> **Saved entries**
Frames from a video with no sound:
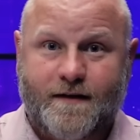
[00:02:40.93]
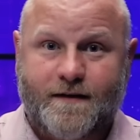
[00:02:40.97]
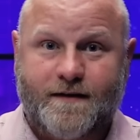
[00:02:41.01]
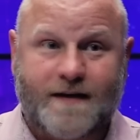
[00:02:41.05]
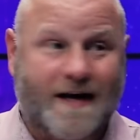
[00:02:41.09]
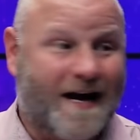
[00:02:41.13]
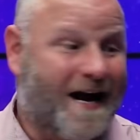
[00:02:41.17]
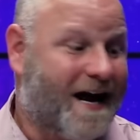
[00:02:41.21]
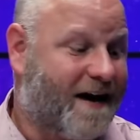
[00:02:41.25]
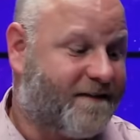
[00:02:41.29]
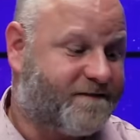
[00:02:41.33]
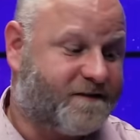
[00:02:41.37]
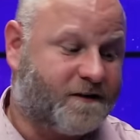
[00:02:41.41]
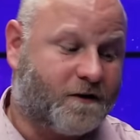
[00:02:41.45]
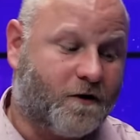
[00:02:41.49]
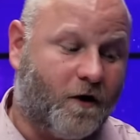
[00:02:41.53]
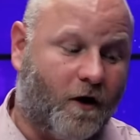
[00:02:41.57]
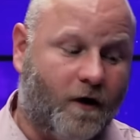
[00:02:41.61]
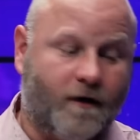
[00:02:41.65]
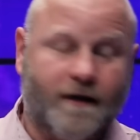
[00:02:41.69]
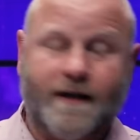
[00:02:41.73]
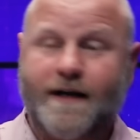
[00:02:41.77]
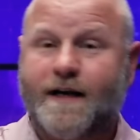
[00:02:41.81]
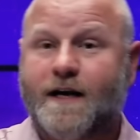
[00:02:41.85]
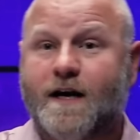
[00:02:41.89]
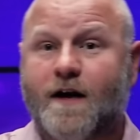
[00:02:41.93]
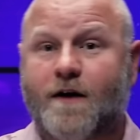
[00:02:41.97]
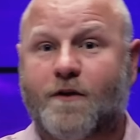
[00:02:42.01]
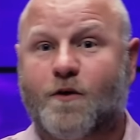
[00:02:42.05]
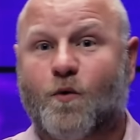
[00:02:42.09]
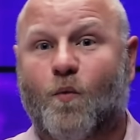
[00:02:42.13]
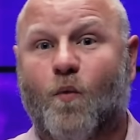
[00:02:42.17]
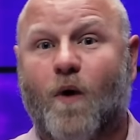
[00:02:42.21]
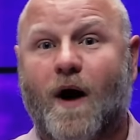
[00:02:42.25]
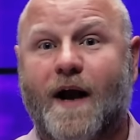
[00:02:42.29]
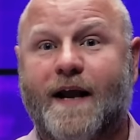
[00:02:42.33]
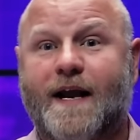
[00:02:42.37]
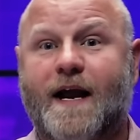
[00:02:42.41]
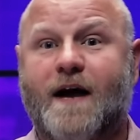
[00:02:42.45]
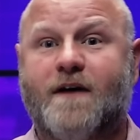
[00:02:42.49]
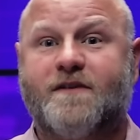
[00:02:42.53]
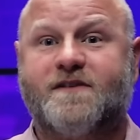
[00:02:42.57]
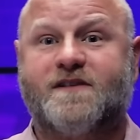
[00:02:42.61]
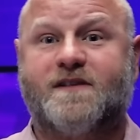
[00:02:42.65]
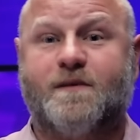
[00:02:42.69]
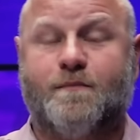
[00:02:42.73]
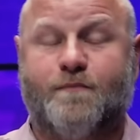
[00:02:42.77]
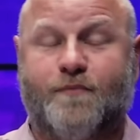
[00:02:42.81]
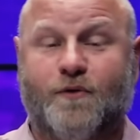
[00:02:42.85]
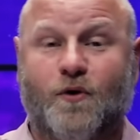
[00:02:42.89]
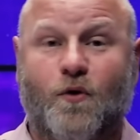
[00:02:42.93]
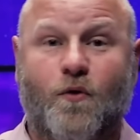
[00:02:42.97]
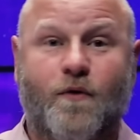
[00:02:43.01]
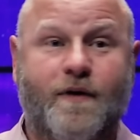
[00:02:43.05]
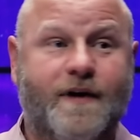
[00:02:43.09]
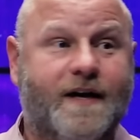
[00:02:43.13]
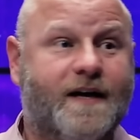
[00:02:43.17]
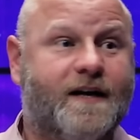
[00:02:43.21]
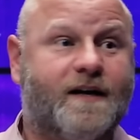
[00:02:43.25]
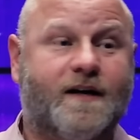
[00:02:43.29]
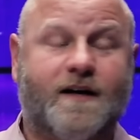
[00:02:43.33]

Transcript: They have to call any other White House employee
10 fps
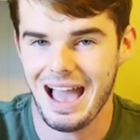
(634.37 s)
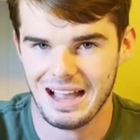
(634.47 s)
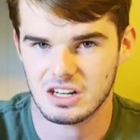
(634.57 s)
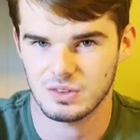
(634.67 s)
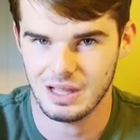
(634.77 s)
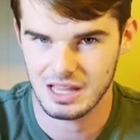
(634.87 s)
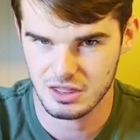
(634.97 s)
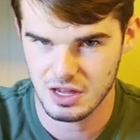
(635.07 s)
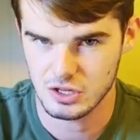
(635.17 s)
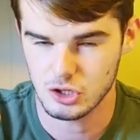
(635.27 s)
act like
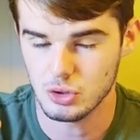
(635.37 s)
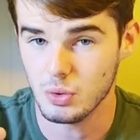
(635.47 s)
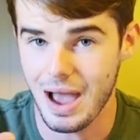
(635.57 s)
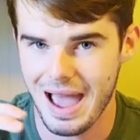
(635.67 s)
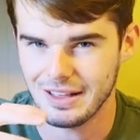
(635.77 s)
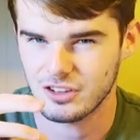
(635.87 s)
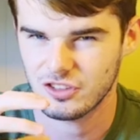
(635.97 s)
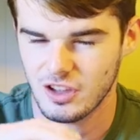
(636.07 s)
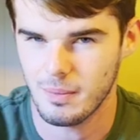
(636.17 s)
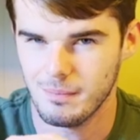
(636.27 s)
they do at
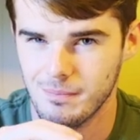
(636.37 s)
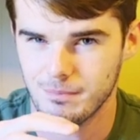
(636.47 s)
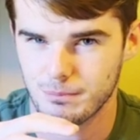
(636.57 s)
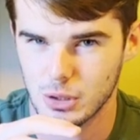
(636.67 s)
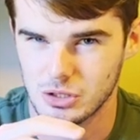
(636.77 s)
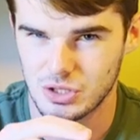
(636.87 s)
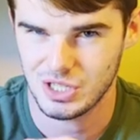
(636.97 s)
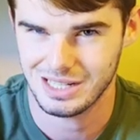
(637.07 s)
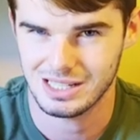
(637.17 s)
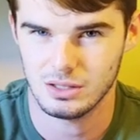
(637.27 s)
some
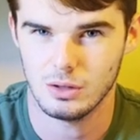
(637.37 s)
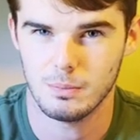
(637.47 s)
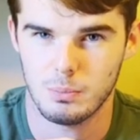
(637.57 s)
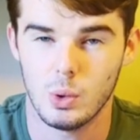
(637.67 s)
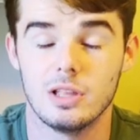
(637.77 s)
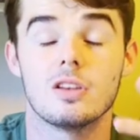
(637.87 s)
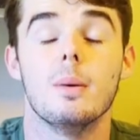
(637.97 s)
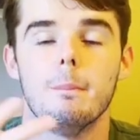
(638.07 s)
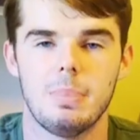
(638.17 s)
particular point.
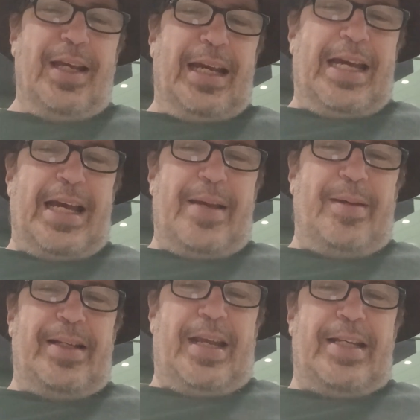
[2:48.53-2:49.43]

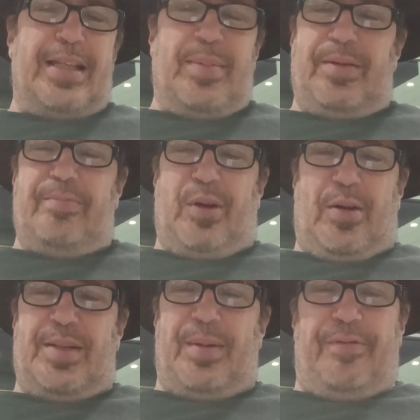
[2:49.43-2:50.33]
And it's a
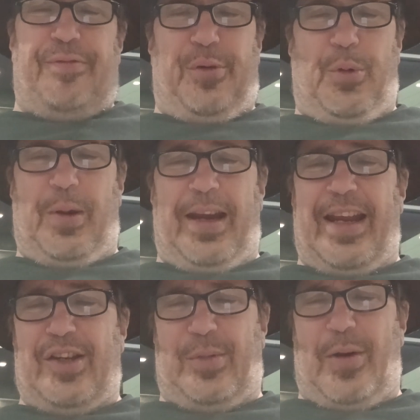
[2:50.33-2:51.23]
bit furry,
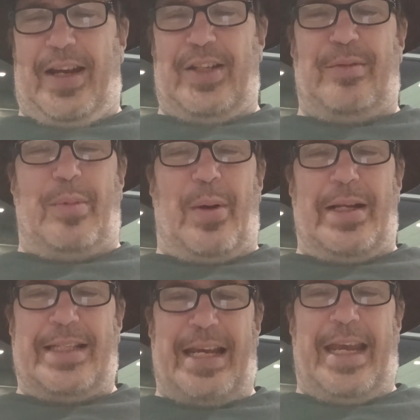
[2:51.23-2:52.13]
as you
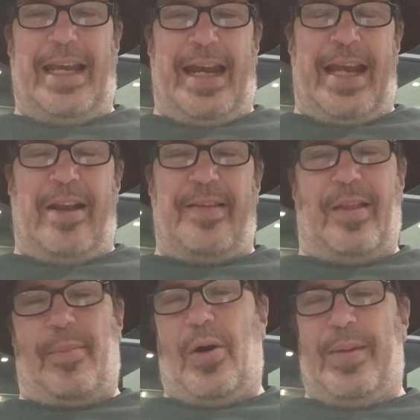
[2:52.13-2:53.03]
might say, and I think
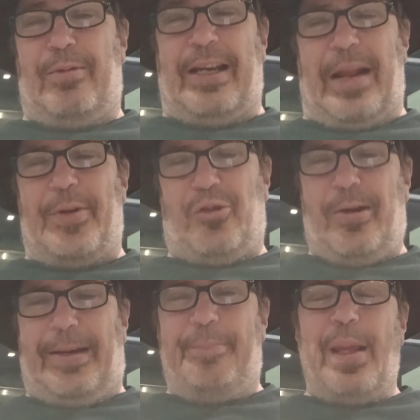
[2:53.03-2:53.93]
they might be running up a
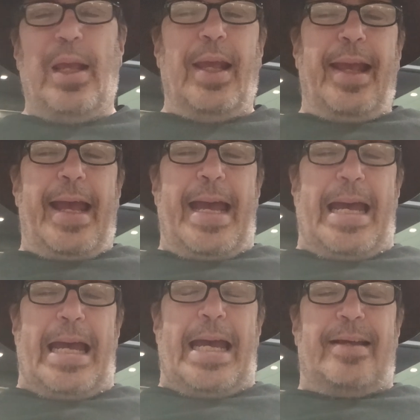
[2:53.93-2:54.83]
tree,
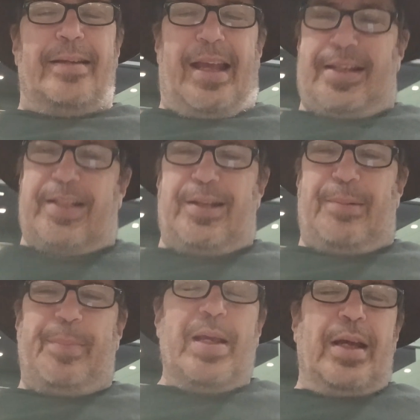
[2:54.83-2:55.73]
as you
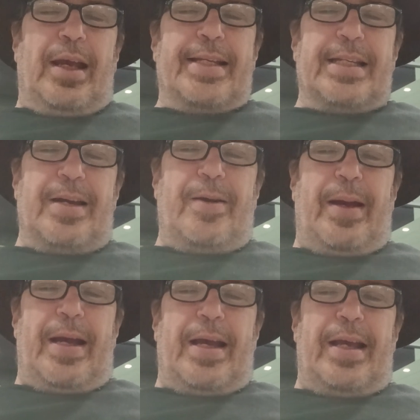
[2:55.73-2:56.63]
do.
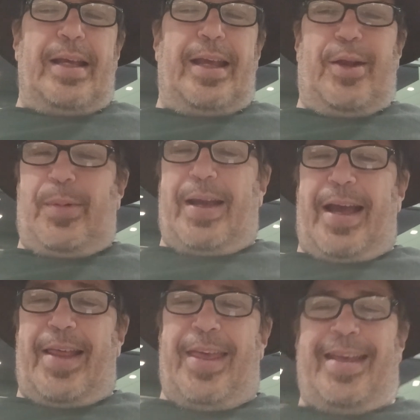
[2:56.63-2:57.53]
So here we are.
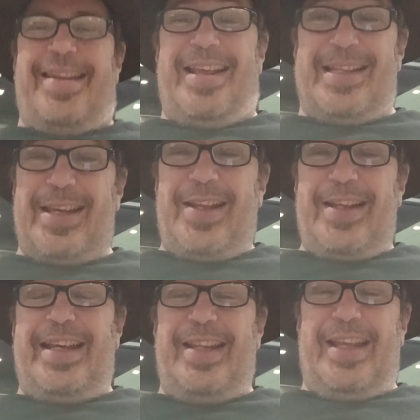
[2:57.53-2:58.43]
That's
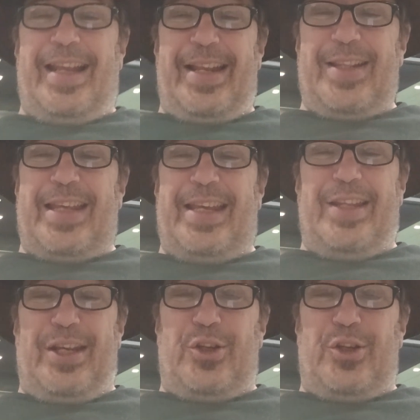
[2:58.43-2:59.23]
the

> **Your objective**
In the records above, locate the line with "[00:02:41.57]"; output it and each line after it through the last one, exactly, omitting pictures.

> **Output below**
[00:02:41.57]
[00:02:41.61]
[00:02:41.65]
[00:02:41.69]
[00:02:41.73]
[00:02:41.77]
[00:02:41.81]
[00:02:41.85]
[00:02:41.89]
[00:02:41.93]
[00:02:41.97]
[00:02:42.01]
[00:02:42.05]
[00:02:42.09]
[00:02:42.13]
[00:02:42.17]
[00:02:42.21]
[00:02:42.25]
[00:02:42.29]
[00:02:42.33]
[00:02:42.37]
[00:02:42.41]
[00:02:42.45]
[00:02:42.49]
[00:02:42.53]
[00:02:42.57]
[00:02:42.61]
[00:02:42.65]
[00:02:42.69]
[00:02:42.73]
[00:02:42.77]
[00:02:42.81]
[00:02:42.85]
[00:02:42.89]
[00:02:42.93]
[00:02:42.97]
[00:02:43.01]
[00:02:43.05]
[00:02:43.09]
[00:02:43.13]
[00:02:43.17]
[00:02:43.21]
[00:02:43.25]
[00:02:43.29]
[00:02:43.33]

Transcript: They have to call any other White House employee
10 fps
(634.37 s)
(634.47 s)
(634.57 s)
(634.67 s)
(634.77 s)
(634.87 s)
(634.97 s)
(635.07 s)
(635.17 s)
(635.27 s)
act like
(635.37 s)
(635.47 s)
(635.57 s)
(635.67 s)
(635.77 s)
(635.87 s)
(635.97 s)
(636.07 s)
(636.17 s)
(636.27 s)
they do at
(636.37 s)
(636.47 s)
(636.57 s)
(636.67 s)
(636.77 s)
(636.87 s)
(636.97 s)
(637.07 s)
(637.17 s)
(637.27 s)
some
(637.37 s)
(637.47 s)
(637.57 s)
(637.67 s)
(637.77 s)
(637.87 s)
(637.97 s)
(638.07 s)
(638.17 s)
particular point.
[2:48.53-2:49.43]

[2:49.43-2:50.33]
And it's a
[2:50.33-2:51.23]
bit furry,
[2:51.23-2:52.13]
as you
[2:52.13-2:53.03]
might say, and I think
[2:53.03-2:53.93]
they might be running up a
[2:53.93-2:54.83]
tree,
[2:54.83-2:55.73]
as you
[2:55.73-2:56.63]
do.
[2:56.63-2:57.53]
So here we are.
[2:57.53-2:58.43]
That's
[2:58.43-2:59.23]
the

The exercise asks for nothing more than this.